* [Your assignment]:
Your reply should be only the number of lines in the records that contain the word "second".
:: Input records
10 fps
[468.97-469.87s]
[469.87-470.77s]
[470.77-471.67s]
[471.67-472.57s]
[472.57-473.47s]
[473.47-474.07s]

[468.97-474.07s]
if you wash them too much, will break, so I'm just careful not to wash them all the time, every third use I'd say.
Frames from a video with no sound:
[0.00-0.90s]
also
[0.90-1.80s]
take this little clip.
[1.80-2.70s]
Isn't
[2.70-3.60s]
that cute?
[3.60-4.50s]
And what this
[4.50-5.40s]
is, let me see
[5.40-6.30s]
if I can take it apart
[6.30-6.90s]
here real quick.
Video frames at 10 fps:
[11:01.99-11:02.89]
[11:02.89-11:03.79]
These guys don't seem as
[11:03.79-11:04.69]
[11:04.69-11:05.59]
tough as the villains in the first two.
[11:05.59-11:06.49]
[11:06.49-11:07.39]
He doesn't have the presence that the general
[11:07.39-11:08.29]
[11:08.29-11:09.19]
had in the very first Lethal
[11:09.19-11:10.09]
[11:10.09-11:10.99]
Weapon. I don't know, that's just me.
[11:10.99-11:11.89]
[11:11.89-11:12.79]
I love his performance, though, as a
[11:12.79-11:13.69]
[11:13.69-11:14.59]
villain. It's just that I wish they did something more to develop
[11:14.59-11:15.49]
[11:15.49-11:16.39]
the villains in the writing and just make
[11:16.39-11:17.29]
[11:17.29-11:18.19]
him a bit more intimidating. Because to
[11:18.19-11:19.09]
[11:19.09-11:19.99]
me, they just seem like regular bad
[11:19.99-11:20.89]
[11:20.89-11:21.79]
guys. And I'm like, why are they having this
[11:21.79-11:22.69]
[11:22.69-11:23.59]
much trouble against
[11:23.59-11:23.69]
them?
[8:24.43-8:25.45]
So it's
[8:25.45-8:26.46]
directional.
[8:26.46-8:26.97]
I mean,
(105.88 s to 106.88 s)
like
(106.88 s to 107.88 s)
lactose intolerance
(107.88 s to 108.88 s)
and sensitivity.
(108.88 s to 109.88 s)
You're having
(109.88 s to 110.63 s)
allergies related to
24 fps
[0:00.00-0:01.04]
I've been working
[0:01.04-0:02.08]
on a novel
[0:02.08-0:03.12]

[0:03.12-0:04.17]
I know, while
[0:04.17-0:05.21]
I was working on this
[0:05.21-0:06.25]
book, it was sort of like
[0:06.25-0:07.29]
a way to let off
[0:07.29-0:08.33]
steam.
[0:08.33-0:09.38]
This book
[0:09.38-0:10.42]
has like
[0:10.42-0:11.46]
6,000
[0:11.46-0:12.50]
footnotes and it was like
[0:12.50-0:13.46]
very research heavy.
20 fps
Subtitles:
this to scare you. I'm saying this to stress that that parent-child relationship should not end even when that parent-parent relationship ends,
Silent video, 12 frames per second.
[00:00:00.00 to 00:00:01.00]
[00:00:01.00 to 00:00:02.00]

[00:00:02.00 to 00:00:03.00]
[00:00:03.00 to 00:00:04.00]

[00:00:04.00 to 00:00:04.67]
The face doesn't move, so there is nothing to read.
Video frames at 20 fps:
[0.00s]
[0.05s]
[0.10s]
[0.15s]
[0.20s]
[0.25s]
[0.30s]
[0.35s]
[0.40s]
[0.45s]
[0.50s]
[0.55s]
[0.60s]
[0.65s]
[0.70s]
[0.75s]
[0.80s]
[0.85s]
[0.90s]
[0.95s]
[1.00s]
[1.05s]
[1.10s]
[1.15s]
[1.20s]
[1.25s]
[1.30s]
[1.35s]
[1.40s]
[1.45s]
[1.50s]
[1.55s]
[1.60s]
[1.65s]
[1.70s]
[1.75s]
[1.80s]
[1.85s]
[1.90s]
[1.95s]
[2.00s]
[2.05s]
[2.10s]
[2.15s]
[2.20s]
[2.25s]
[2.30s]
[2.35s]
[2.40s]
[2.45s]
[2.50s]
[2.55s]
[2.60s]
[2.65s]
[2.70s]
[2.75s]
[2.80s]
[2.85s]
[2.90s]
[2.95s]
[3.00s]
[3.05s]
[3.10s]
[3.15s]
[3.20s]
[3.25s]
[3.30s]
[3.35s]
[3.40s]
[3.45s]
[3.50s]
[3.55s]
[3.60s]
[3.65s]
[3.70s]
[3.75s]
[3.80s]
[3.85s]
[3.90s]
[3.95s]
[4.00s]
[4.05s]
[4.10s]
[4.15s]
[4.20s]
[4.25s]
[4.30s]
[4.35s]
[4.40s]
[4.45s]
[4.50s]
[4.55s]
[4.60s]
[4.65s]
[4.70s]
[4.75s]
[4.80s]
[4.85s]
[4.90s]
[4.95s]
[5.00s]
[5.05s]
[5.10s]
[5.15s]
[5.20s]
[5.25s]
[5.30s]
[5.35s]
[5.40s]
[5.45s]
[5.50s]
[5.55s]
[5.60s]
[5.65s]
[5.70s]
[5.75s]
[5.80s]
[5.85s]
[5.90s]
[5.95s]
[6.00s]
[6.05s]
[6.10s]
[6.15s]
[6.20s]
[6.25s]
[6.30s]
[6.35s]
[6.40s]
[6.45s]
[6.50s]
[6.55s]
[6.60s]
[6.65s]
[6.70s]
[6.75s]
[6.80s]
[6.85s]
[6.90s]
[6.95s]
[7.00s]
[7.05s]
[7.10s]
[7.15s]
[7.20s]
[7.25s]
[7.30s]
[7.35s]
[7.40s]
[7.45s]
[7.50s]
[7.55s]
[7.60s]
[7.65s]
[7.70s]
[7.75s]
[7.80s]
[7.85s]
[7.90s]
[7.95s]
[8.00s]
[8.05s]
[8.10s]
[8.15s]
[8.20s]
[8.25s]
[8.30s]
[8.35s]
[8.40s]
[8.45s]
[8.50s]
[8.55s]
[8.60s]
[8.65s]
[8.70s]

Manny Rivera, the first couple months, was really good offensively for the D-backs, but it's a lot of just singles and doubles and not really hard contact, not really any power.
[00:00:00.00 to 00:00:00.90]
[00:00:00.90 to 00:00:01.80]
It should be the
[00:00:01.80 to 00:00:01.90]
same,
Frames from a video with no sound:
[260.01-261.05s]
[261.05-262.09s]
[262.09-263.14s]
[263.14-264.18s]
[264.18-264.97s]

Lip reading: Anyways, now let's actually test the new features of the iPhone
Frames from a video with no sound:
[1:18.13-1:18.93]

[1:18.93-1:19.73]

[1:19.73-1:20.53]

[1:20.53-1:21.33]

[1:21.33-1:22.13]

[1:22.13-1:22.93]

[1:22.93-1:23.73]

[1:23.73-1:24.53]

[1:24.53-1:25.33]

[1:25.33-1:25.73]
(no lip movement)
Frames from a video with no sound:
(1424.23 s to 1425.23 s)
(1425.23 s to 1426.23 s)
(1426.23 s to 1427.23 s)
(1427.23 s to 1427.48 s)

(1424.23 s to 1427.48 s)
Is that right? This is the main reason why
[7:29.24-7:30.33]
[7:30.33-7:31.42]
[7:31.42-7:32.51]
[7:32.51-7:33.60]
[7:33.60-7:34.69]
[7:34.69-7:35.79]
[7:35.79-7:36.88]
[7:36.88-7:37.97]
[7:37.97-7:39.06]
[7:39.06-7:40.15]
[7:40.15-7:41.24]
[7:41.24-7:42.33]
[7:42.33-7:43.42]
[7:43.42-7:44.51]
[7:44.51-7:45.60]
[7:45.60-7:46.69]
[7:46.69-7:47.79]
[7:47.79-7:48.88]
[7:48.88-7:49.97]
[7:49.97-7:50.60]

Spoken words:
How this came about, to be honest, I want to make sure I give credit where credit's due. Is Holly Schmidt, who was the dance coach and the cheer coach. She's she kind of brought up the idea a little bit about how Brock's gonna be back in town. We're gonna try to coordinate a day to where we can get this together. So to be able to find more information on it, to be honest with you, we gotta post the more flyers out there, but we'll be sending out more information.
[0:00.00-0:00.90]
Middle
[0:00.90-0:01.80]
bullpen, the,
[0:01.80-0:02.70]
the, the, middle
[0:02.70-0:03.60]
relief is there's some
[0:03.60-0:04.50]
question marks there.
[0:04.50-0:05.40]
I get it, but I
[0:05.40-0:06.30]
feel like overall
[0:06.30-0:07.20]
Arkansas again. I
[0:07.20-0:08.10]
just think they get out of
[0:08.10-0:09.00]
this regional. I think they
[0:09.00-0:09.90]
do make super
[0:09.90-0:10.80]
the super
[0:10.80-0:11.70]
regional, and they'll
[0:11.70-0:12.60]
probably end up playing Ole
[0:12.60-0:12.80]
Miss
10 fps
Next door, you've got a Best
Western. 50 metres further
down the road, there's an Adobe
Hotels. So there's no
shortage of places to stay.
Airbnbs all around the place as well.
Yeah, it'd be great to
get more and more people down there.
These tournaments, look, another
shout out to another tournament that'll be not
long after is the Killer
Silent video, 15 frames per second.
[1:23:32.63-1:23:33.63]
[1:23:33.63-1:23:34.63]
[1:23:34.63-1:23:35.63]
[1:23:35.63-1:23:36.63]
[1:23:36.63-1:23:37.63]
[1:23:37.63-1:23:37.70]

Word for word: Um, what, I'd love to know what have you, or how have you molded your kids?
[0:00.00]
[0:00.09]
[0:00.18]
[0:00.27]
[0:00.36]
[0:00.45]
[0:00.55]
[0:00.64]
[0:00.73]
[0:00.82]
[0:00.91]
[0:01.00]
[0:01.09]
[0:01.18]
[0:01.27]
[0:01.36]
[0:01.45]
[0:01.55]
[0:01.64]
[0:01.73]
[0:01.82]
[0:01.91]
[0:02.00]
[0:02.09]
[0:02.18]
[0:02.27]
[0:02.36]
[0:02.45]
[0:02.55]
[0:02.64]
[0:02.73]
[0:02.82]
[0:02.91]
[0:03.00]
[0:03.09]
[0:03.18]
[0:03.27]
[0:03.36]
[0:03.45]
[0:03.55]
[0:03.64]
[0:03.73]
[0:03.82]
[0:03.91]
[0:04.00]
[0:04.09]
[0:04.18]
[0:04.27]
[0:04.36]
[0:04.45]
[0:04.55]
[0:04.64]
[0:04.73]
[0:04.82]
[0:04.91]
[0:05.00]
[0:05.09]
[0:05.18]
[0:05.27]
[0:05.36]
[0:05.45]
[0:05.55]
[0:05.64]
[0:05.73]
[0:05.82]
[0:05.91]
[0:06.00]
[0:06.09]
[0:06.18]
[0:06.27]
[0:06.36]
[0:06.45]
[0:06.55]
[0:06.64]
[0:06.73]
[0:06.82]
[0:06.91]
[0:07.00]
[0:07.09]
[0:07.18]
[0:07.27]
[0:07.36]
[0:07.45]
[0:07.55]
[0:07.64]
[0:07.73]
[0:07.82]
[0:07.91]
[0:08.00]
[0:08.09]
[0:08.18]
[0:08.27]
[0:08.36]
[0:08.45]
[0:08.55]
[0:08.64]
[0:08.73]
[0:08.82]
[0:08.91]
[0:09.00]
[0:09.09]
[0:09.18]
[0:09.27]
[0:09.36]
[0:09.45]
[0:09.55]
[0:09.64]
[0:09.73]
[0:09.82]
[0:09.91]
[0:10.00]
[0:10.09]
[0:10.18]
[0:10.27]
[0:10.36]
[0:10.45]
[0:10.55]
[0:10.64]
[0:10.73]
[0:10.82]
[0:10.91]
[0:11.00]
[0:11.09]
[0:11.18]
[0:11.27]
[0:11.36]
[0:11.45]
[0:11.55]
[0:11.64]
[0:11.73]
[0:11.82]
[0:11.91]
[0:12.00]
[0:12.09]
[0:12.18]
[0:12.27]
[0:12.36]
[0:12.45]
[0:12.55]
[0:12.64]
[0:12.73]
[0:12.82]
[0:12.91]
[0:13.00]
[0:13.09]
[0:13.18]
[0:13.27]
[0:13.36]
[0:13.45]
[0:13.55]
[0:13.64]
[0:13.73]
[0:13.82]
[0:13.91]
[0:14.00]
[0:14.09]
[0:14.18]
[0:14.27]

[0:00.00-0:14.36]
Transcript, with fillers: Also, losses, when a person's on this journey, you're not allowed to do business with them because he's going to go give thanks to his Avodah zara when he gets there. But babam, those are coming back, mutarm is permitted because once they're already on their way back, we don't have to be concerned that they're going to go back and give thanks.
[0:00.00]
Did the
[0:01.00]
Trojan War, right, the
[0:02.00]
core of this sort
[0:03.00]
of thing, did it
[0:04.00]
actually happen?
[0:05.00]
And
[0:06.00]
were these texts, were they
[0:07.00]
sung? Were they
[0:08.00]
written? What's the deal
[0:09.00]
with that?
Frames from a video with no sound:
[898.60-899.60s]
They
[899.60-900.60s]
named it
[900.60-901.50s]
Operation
::::
* [Completed task]:
2